Because I'm not a medical doctor, the only time I meet patients is through organisations like those. Which is always a great experience for me, but it does mean that I never get to encounter people who're not so into that. So thanks for the AMA, I really appreciate it!

Can I ask what you dislike about the MDA's direction? I have to admit I don't know much about them, particularly from a patient's perspective.

Thanks for the answers about the trials! My professional dream is to run a (successful!) trial of a treatment I've contributed to, and I read a lot of scientists' write-ups of trials, but patients' attitudes to them is something I don't have a good way of finding out about. So that's really fascinating to me.

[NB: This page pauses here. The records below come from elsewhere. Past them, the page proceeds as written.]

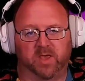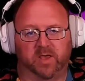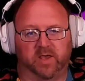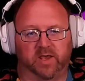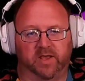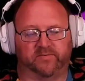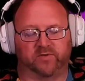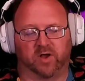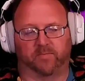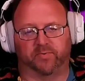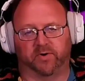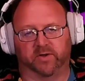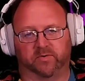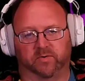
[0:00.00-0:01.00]
It's all
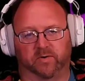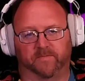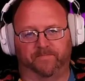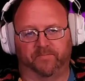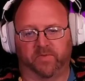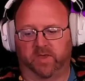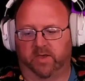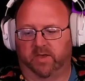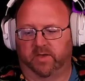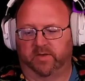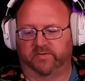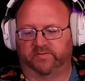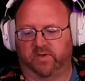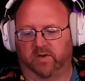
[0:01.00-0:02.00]
pretty cool.
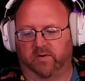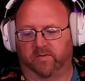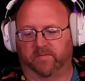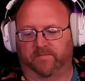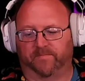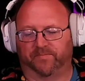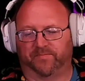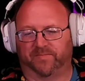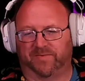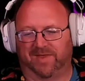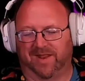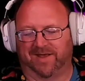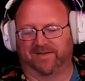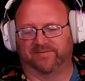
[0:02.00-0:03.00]
So,
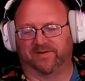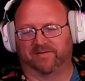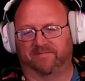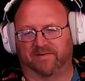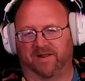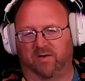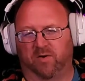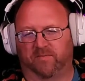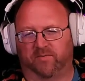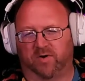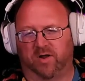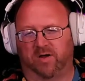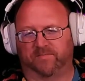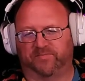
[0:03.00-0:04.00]
yeah, like I said,
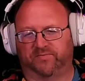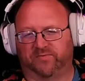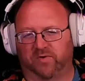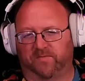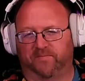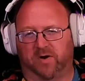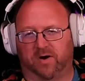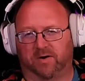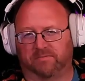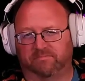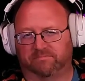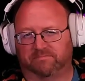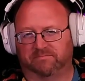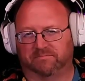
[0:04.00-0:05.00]
overall, so far,
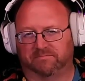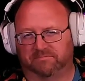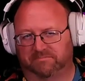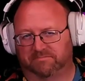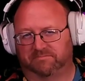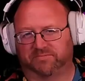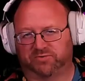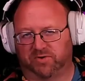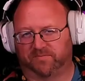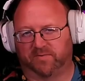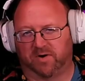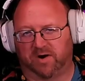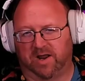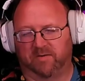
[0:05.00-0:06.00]

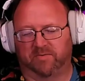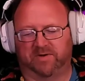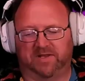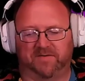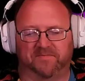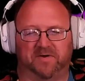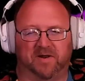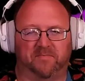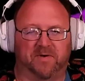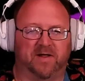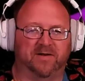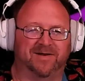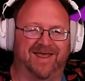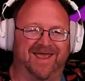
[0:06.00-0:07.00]
I would give it
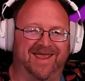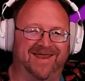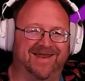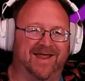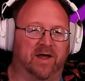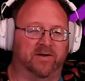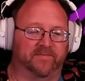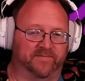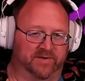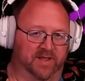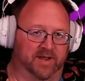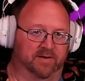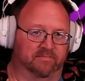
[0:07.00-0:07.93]
about an 8 out of 10.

As far as I know (with the important caveat that I am not a medical doctor, and so you shouldn't take my opinion too seriously), SMA types are still based on developmental milestones, as you described. Disease severity -- i.e. what type you have -- can be roughly predicted by looking at SMN2 copy number and so (some?) doctors will check that when SMA is first diagnosed, but patients sometimes defy those expectations. So assessment of symptoms is still the deciding factor.

It's not totally clear why some patients' symptoms turn out to be less severe than their SMN2 copy number would lead you to expect. There are indications that other genes are involved, e.g. PLS3 (which makes a protein that's involved in some of the same tasks as SMN within cells), but the picture is far from complete.